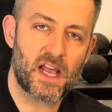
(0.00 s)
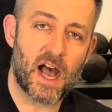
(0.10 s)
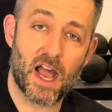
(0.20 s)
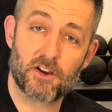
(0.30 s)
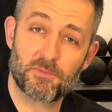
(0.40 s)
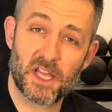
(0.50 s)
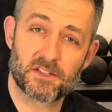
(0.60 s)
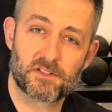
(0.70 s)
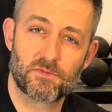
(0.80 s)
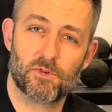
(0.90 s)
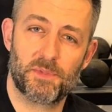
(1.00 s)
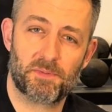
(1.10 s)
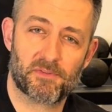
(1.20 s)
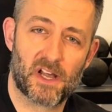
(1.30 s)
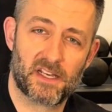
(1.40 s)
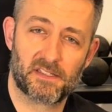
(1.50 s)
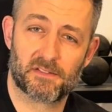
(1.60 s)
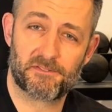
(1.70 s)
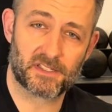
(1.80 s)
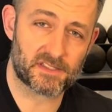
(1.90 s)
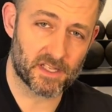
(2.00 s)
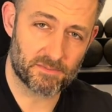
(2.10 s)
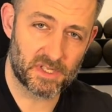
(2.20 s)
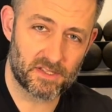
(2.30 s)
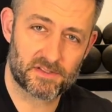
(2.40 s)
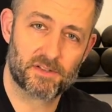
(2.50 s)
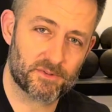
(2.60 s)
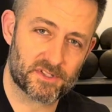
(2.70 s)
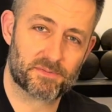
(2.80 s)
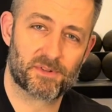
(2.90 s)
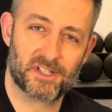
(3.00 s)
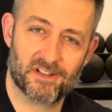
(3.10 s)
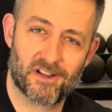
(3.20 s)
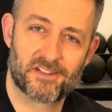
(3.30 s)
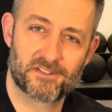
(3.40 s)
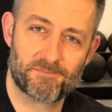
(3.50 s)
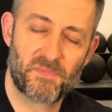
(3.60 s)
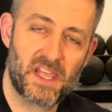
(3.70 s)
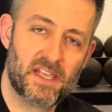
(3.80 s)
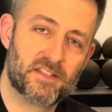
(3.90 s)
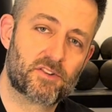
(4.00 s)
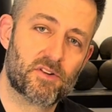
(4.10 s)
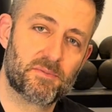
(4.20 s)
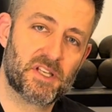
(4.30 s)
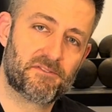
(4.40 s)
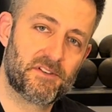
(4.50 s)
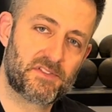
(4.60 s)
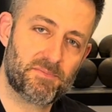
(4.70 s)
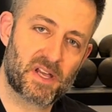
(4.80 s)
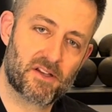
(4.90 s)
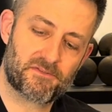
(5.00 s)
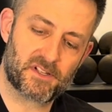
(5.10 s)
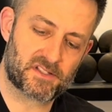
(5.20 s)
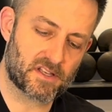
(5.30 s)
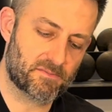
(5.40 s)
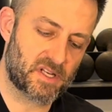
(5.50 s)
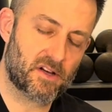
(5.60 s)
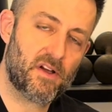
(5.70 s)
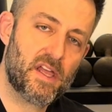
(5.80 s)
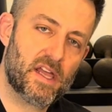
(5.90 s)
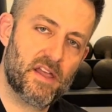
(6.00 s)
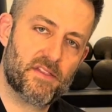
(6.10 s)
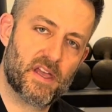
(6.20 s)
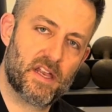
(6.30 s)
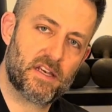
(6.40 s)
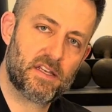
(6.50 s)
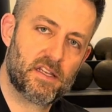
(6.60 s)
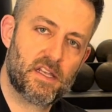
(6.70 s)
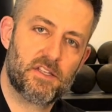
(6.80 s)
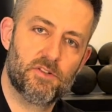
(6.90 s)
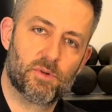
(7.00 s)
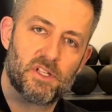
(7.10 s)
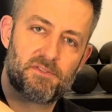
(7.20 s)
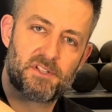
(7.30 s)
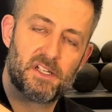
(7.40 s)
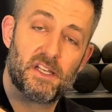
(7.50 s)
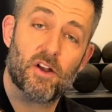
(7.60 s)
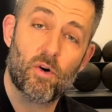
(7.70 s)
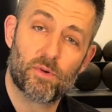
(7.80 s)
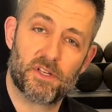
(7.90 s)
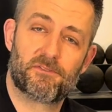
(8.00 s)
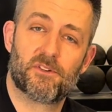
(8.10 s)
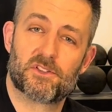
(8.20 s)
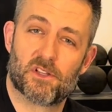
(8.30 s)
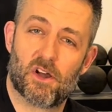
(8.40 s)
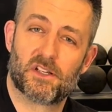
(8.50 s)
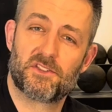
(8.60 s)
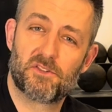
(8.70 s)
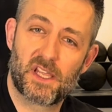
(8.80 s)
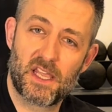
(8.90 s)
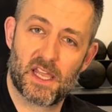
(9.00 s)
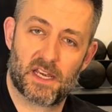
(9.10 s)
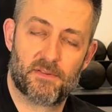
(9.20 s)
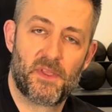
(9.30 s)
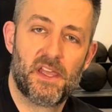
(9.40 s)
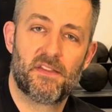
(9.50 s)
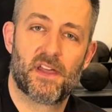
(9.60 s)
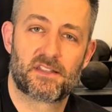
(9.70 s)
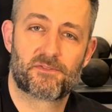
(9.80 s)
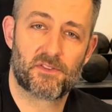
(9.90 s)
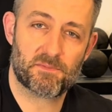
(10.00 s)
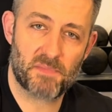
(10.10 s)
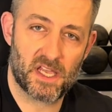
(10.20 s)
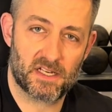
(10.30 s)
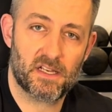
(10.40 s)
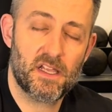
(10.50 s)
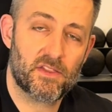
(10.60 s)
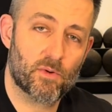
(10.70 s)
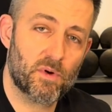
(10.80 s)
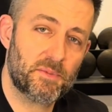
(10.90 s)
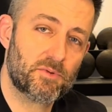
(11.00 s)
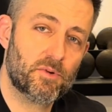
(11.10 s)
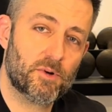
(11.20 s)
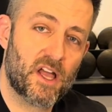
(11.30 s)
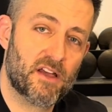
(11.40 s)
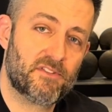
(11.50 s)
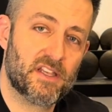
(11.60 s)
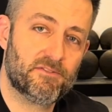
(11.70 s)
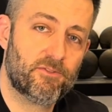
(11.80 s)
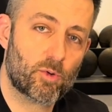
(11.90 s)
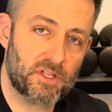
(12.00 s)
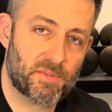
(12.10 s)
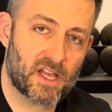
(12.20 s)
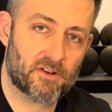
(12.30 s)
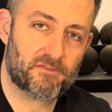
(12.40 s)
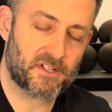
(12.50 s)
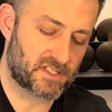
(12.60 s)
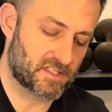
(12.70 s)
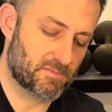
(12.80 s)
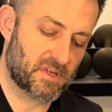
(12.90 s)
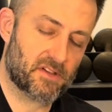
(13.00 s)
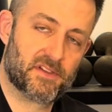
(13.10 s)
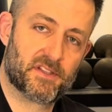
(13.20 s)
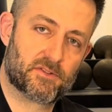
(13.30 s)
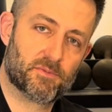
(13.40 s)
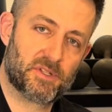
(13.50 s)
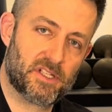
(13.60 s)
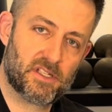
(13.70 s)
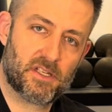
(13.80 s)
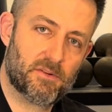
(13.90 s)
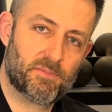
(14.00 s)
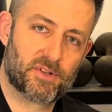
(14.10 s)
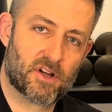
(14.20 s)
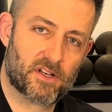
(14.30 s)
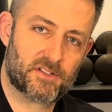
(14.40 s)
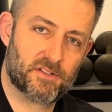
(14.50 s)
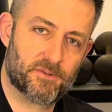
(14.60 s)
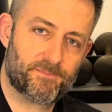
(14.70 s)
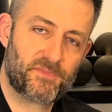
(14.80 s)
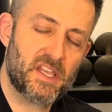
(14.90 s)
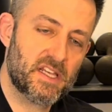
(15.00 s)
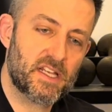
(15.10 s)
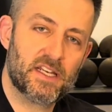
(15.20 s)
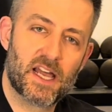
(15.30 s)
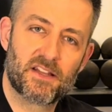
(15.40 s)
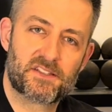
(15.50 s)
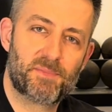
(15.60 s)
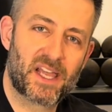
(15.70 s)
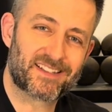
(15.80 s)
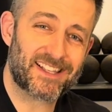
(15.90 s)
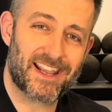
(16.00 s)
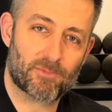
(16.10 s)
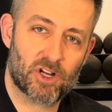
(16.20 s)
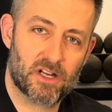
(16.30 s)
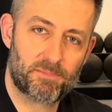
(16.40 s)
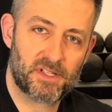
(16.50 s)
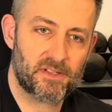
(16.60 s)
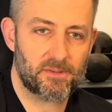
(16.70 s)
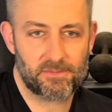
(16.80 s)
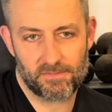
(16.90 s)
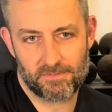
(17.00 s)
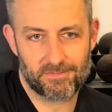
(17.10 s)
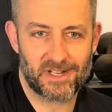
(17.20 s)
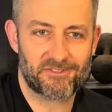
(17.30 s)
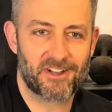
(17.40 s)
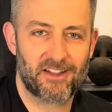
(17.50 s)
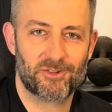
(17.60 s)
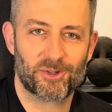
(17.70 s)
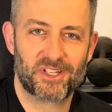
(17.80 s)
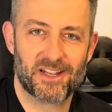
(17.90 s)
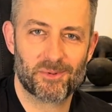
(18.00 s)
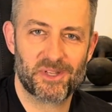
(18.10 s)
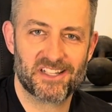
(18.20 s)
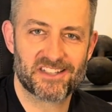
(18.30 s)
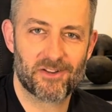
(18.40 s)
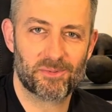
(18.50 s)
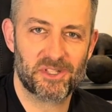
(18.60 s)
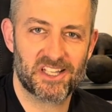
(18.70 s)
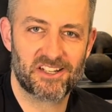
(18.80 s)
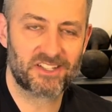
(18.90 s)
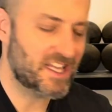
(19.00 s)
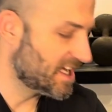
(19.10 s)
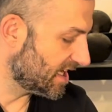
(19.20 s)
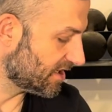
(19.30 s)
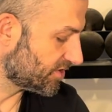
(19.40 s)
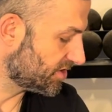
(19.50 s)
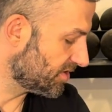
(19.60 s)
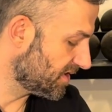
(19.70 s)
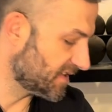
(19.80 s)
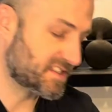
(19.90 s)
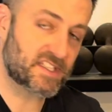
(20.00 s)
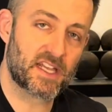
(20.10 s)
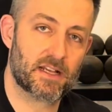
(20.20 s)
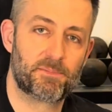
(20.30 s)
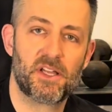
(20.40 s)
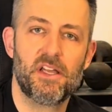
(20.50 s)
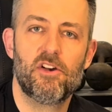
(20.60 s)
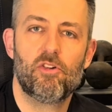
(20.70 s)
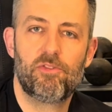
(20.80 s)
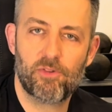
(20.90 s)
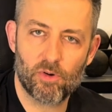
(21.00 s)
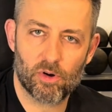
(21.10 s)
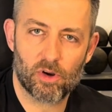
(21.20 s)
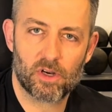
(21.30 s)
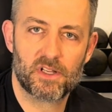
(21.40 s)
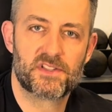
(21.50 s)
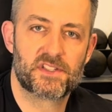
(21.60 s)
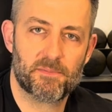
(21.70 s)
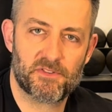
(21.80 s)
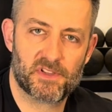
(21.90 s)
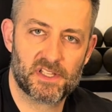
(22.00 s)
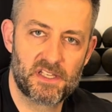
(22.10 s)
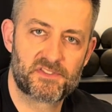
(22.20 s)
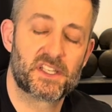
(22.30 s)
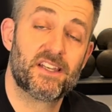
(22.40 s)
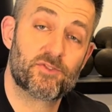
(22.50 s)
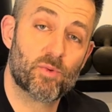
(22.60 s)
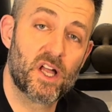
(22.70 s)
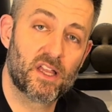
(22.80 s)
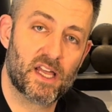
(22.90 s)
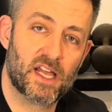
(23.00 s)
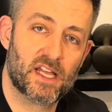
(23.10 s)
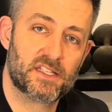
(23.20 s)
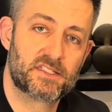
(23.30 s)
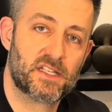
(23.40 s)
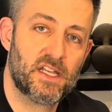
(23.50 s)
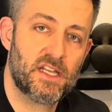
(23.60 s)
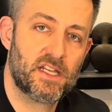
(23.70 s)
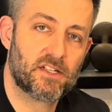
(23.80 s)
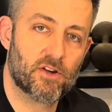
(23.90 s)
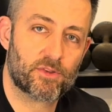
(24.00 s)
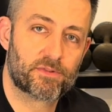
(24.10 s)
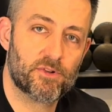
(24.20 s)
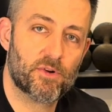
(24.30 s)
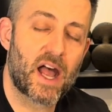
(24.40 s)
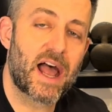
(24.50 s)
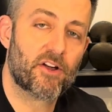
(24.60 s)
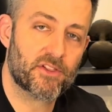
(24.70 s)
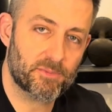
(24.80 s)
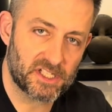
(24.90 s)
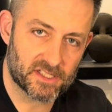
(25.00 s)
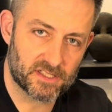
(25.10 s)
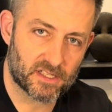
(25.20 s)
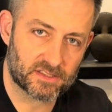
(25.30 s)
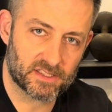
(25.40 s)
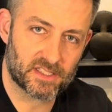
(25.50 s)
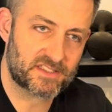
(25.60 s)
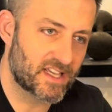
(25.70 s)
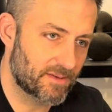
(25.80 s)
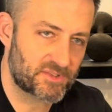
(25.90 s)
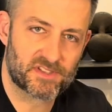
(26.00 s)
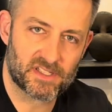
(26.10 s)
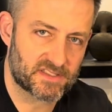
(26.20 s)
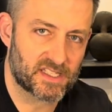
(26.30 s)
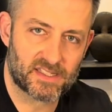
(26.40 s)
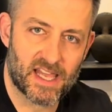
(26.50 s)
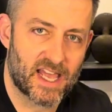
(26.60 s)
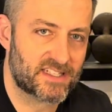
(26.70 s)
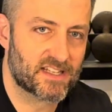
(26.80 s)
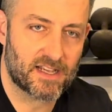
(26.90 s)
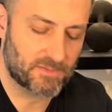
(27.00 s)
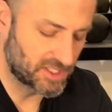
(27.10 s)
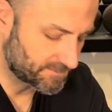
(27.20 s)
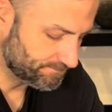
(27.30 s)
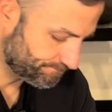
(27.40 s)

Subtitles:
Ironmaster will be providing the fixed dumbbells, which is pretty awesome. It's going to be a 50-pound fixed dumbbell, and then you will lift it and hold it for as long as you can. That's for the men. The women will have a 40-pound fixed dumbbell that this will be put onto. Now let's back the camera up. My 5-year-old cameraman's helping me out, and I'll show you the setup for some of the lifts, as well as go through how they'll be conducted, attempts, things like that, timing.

***

» Task directions: Give back the full listing above word for word, and let no picture through.

» Answer to this exercise:
(0.00 s)
(0.10 s)
(0.20 s)
(0.30 s)
(0.40 s)
(0.50 s)
(0.60 s)
(0.70 s)
(0.80 s)
(0.90 s)
(1.00 s)
(1.10 s)
(1.20 s)
(1.30 s)
(1.40 s)
(1.50 s)
(1.60 s)
(1.70 s)
(1.80 s)
(1.90 s)
(2.00 s)
(2.10 s)
(2.20 s)
(2.30 s)
(2.40 s)
(2.50 s)
(2.60 s)
(2.70 s)
(2.80 s)
(2.90 s)
(3.00 s)
(3.10 s)
(3.20 s)
(3.30 s)
(3.40 s)
(3.50 s)
(3.60 s)
(3.70 s)
(3.80 s)
(3.90 s)
(4.00 s)
(4.10 s)
(4.20 s)
(4.30 s)
(4.40 s)
(4.50 s)
(4.60 s)
(4.70 s)
(4.80 s)
(4.90 s)
(5.00 s)
(5.10 s)
(5.20 s)
(5.30 s)
(5.40 s)
(5.50 s)
(5.60 s)
(5.70 s)
(5.80 s)
(5.90 s)
(6.00 s)
(6.10 s)
(6.20 s)
(6.30 s)
(6.40 s)
(6.50 s)
(6.60 s)
(6.70 s)
(6.80 s)
(6.90 s)
(7.00 s)
(7.10 s)
(7.20 s)
(7.30 s)
(7.40 s)
(7.50 s)
(7.60 s)
(7.70 s)
(7.80 s)
(7.90 s)
(8.00 s)
(8.10 s)
(8.20 s)
(8.30 s)
(8.40 s)
(8.50 s)
(8.60 s)
(8.70 s)
(8.80 s)
(8.90 s)
(9.00 s)
(9.10 s)
(9.20 s)
(9.30 s)
(9.40 s)
(9.50 s)
(9.60 s)
(9.70 s)
(9.80 s)
(9.90 s)
(10.00 s)
(10.10 s)
(10.20 s)
(10.30 s)
(10.40 s)
(10.50 s)
(10.60 s)
(10.70 s)
(10.80 s)
(10.90 s)
(11.00 s)
(11.10 s)
(11.20 s)
(11.30 s)
(11.40 s)
(11.50 s)
(11.60 s)
(11.70 s)
(11.80 s)
(11.90 s)
(12.00 s)
(12.10 s)
(12.20 s)
(12.30 s)
(12.40 s)
(12.50 s)
(12.60 s)
(12.70 s)
(12.80 s)
(12.90 s)
(13.00 s)
(13.10 s)
(13.20 s)
(13.30 s)
(13.40 s)
(13.50 s)
(13.60 s)
(13.70 s)
(13.80 s)
(13.90 s)
(14.00 s)
(14.10 s)
(14.20 s)
(14.30 s)
(14.40 s)
(14.50 s)
(14.60 s)
(14.70 s)
(14.80 s)
(14.90 s)
(15.00 s)
(15.10 s)
(15.20 s)
(15.30 s)
(15.40 s)
(15.50 s)
(15.60 s)
(15.70 s)
(15.80 s)
(15.90 s)
(16.00 s)
(16.10 s)
(16.20 s)
(16.30 s)
(16.40 s)
(16.50 s)
(16.60 s)
(16.70 s)
(16.80 s)
(16.90 s)
(17.00 s)
(17.10 s)
(17.20 s)
(17.30 s)
(17.40 s)
(17.50 s)
(17.60 s)
(17.70 s)
(17.80 s)
(17.90 s)
(18.00 s)
(18.10 s)
(18.20 s)
(18.30 s)
(18.40 s)
(18.50 s)
(18.60 s)
(18.70 s)
(18.80 s)
(18.90 s)
(19.00 s)
(19.10 s)
(19.20 s)
(19.30 s)
(19.40 s)
(19.50 s)
(19.60 s)
(19.70 s)
(19.80 s)
(19.90 s)
(20.00 s)
(20.10 s)
(20.20 s)
(20.30 s)
(20.40 s)
(20.50 s)
(20.60 s)
(20.70 s)
(20.80 s)
(20.90 s)
(21.00 s)
(21.10 s)
(21.20 s)
(21.30 s)
(21.40 s)
(21.50 s)
(21.60 s)
(21.70 s)
(21.80 s)
(21.90 s)
(22.00 s)
(22.10 s)
(22.20 s)
(22.30 s)
(22.40 s)
(22.50 s)
(22.60 s)
(22.70 s)
(22.80 s)
(22.90 s)
(23.00 s)
(23.10 s)
(23.20 s)
(23.30 s)
(23.40 s)
(23.50 s)
(23.60 s)
(23.70 s)
(23.80 s)
(23.90 s)
(24.00 s)
(24.10 s)
(24.20 s)
(24.30 s)
(24.40 s)
(24.50 s)
(24.60 s)
(24.70 s)
(24.80 s)
(24.90 s)
(25.00 s)
(25.10 s)
(25.20 s)
(25.30 s)
(25.40 s)
(25.50 s)
(25.60 s)
(25.70 s)
(25.80 s)
(25.90 s)
(26.00 s)
(26.10 s)
(26.20 s)
(26.30 s)
(26.40 s)
(26.50 s)
(26.60 s)
(26.70 s)
(26.80 s)
(26.90 s)
(27.00 s)
(27.10 s)
(27.20 s)
(27.30 s)
(27.40 s)

Subtitles:
Ironmaster will be providing the fixed dumbbells, which is pretty awesome. It's going to be a 50-pound fixed dumbbell, and then you will lift it and hold it for as long as you can. That's for the men. The women will have a 40-pound fixed dumbbell that this will be put onto. Now let's back the camera up. My 5-year-old cameraman's helping me out, and I'll show you the setup for some of the lifts, as well as go through how they'll be conducted, attempts, things like that, timing.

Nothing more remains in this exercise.